/TED: Alex Evers

On Tooling with Conjoined Perspectives

I like the oft-used term, "Load-bearing".

My favorite examples of ideas that were built and realized often came from the simplest sources. The opaque C code for generating of a string, or artfully rendered opaque programs that produced demoscene masterpieces in 64KB.

In modern LLM times, a prompt is a modern piece of C code equivalent: you can unpack an entire system or outcome from one sentence or more (in theory at least). Thus comes the art.

I've been working on a few ideas that I've found neat, but always thought were obvious to others.

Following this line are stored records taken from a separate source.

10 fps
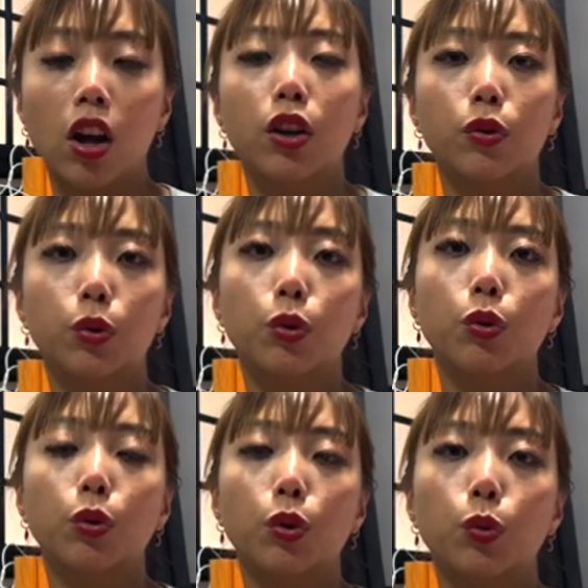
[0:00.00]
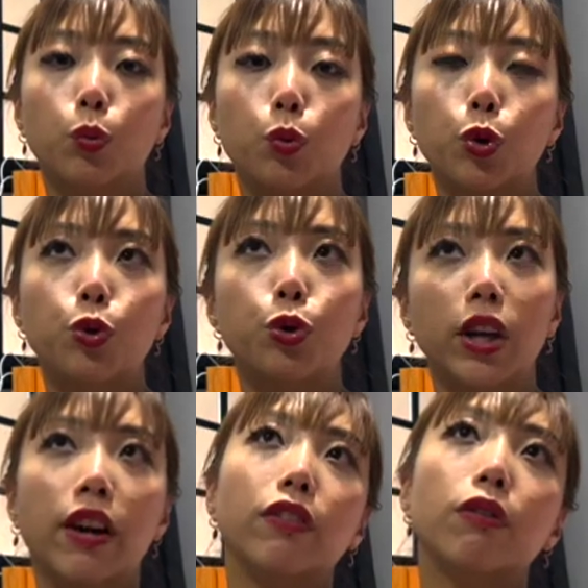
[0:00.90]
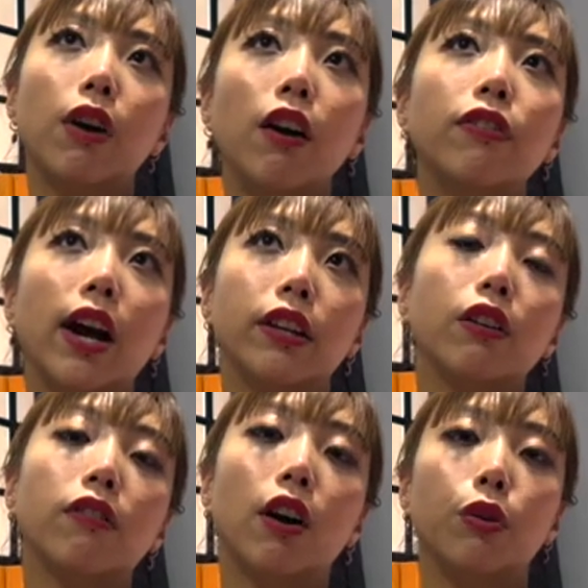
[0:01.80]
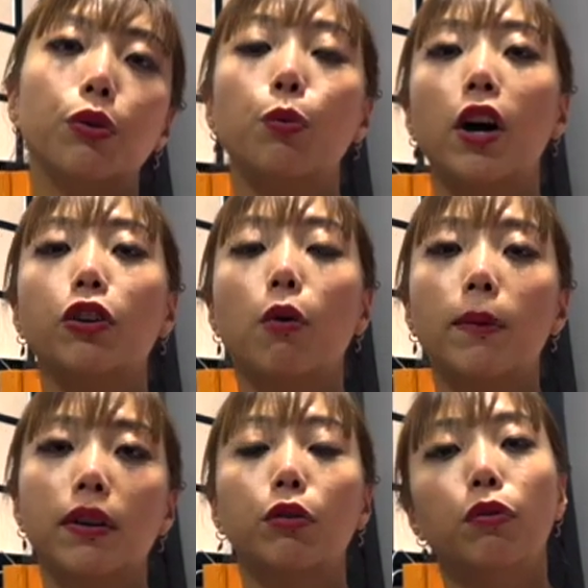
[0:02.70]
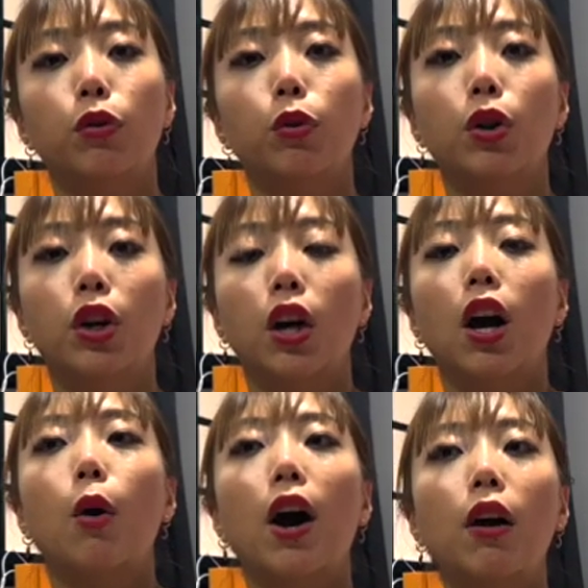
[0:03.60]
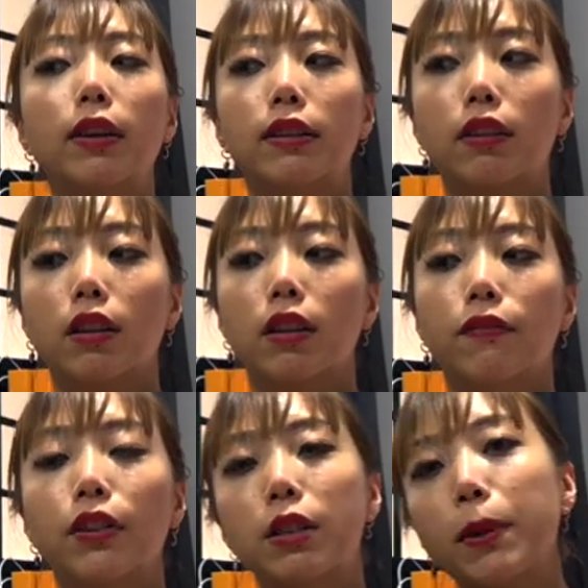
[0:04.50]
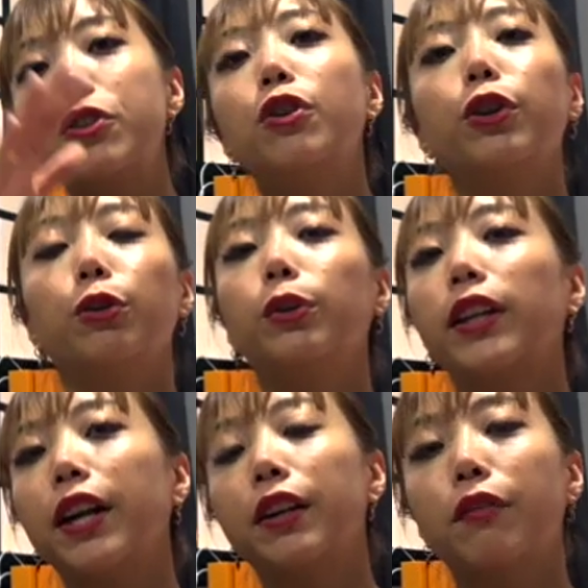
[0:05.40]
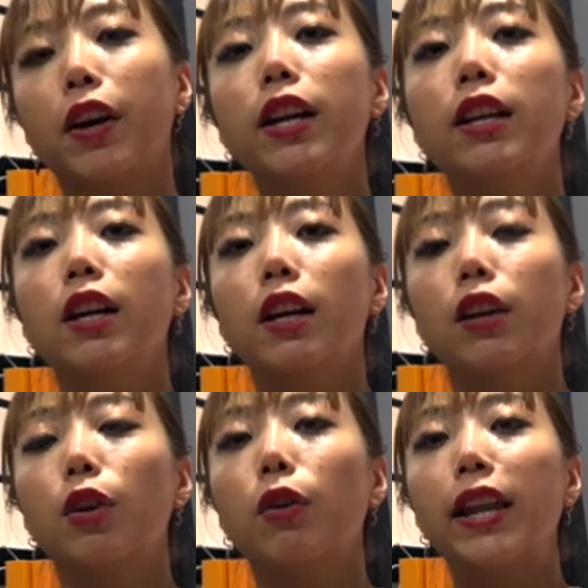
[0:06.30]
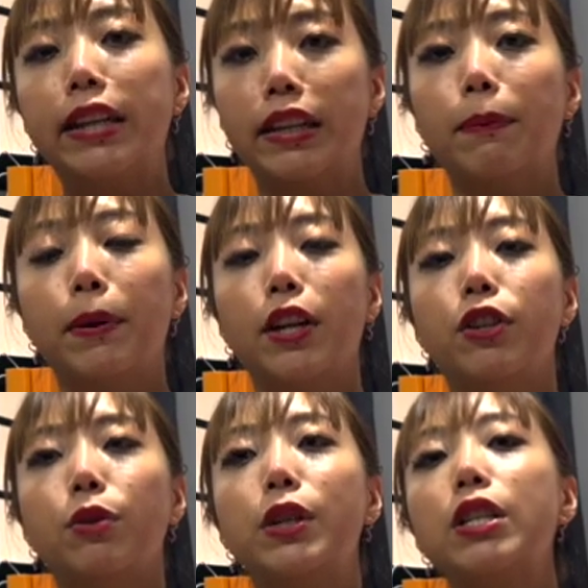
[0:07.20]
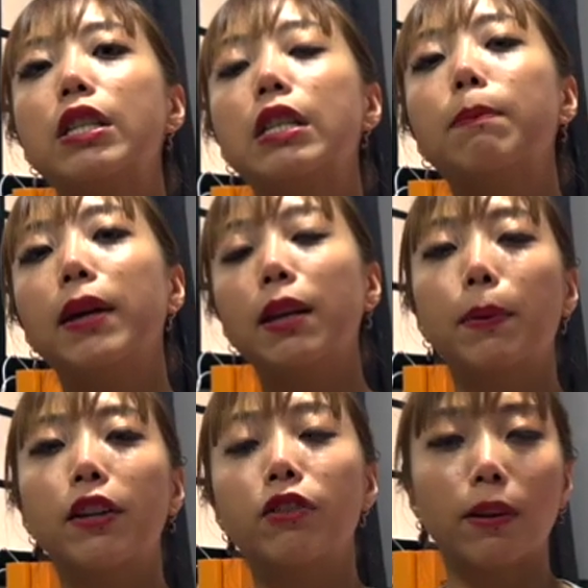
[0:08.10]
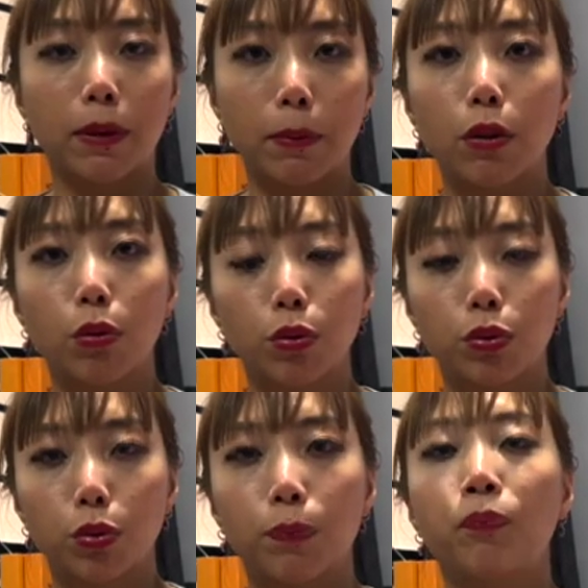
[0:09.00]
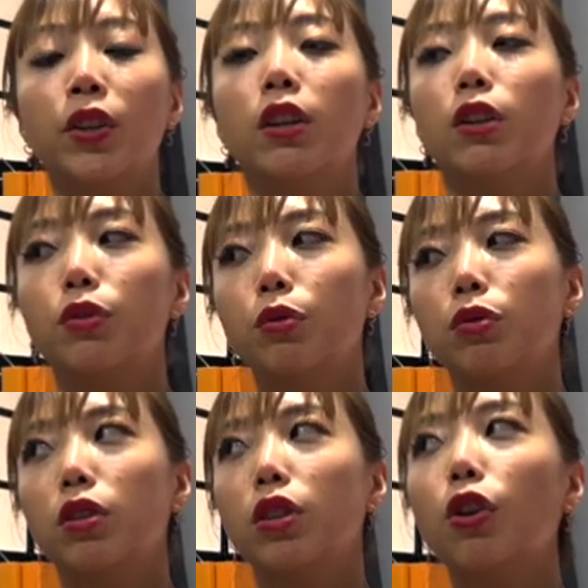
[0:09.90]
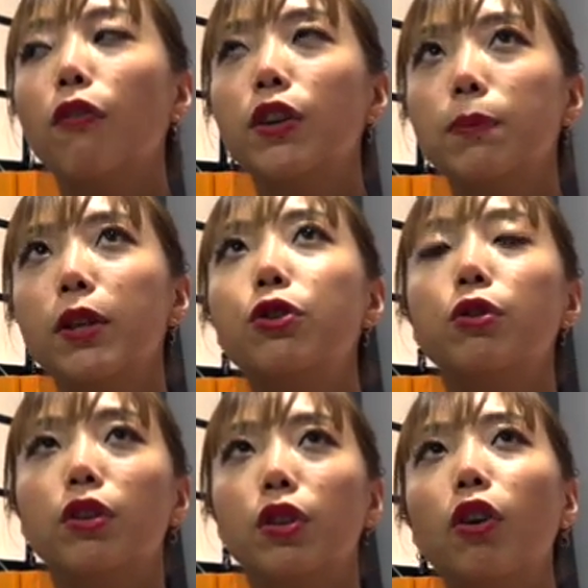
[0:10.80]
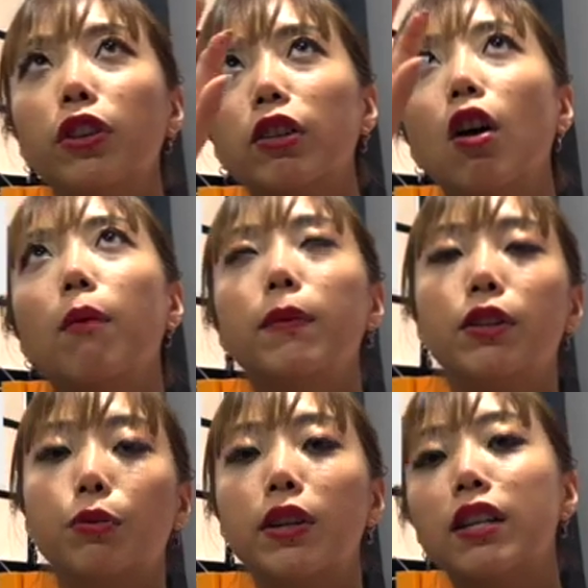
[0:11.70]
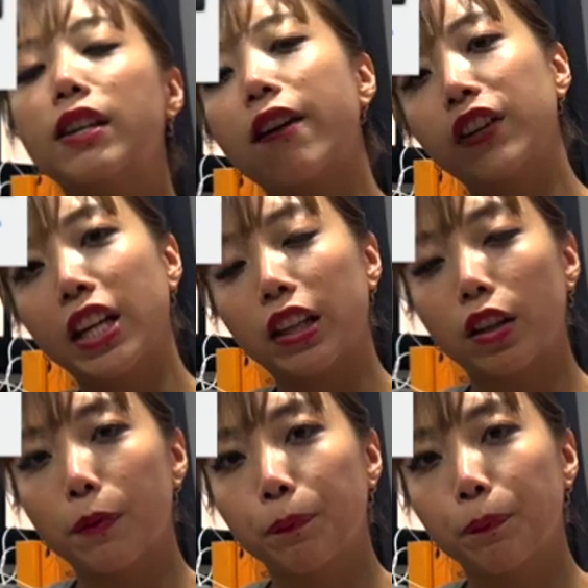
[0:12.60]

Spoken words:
So you should have a rough idea of how you want your website to flow. How is the first page going to look like, right? Your landing page, which is the main page that people goes to. So your first page should, on the top, it's always a navigator.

Over the years of LLM advances, I've tried one particular idea a few times, and found it to have increasing efficacy. I wont reveal it here yet (teaser alert!), but I've been building it out into a workflow that is akin to speckit--or spec-driven-development in general--and the outcomes have been increasingly powerful to my eyes.

To tangent slightly, Claude Code with worktrees has become one of my favorite environments. I have almost achieved real flow, like the prior programming era, such that I'm thinking in terms of features and micro-PRs (supported by my team of course). Its allowed me to split off sub-ideas or minor enhancements into PRs, even as I lean in hard into refactors, major additions, and prototypes alike.

The more threads the better.

Which brings me to this particular idea. I've been calling it storytime. The simple crux of it is to have specs like a narrative that you can read like a story. Anyone can get the gist, see who made what decisions, and compile a more unified bundle of docs that actually add value to a repo, instead of rotting after the feature is merged and dispersed into the code.

I'll stop there. I'm hoping to dogfood this pretty hard soon. So in an ideal world, i'll release a Claude Code plugin plus demonstration/etc, enough to show what where and why of the thing.